→ TASK
Would you please copy all of the data exactly, skipping the images?

Records from a dataset
# # # #
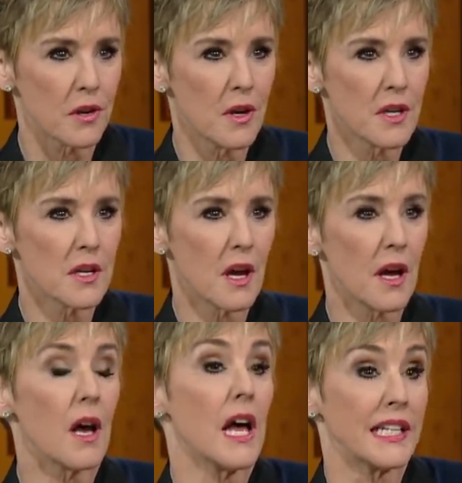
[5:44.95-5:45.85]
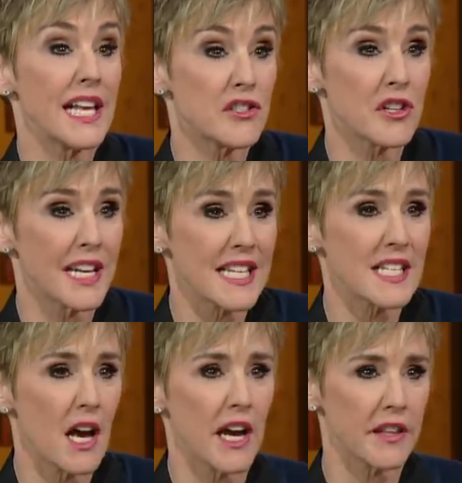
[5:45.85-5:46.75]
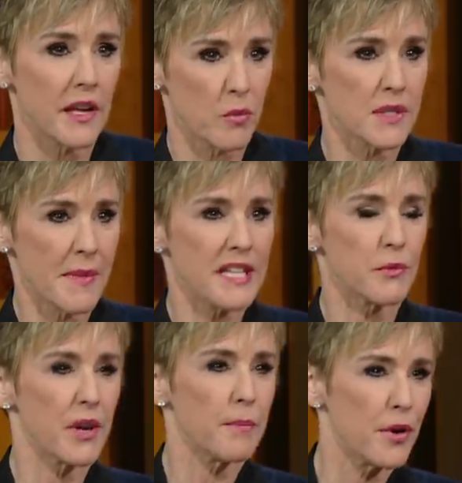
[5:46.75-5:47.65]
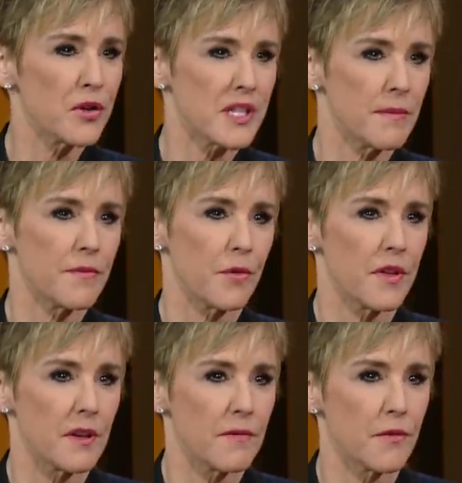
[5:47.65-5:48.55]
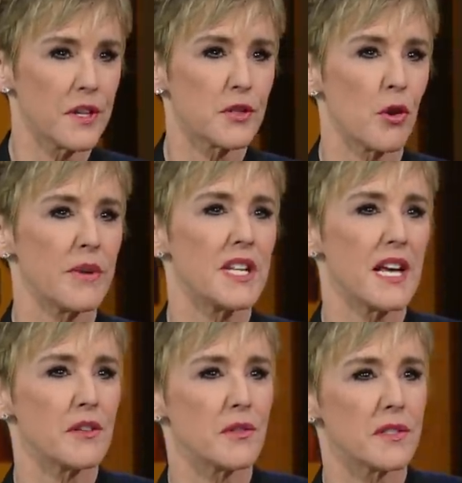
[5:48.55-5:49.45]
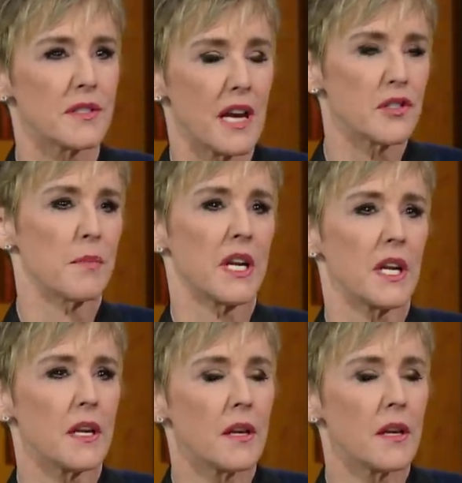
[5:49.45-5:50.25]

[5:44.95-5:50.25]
Uh, allegedly signed that was made to reimburse him for the, for the Stormy Daniels hush money?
# # # #
→ EXERCISE OUTPUT
[5:44.95-5:45.85]
[5:45.85-5:46.75]
[5:46.75-5:47.65]
[5:47.65-5:48.55]
[5:48.55-5:49.45]
[5:49.45-5:50.25]

[5:44.95-5:50.25]
Uh, allegedly signed that was made to reimburse him for the, for the Stormy Daniels hush money?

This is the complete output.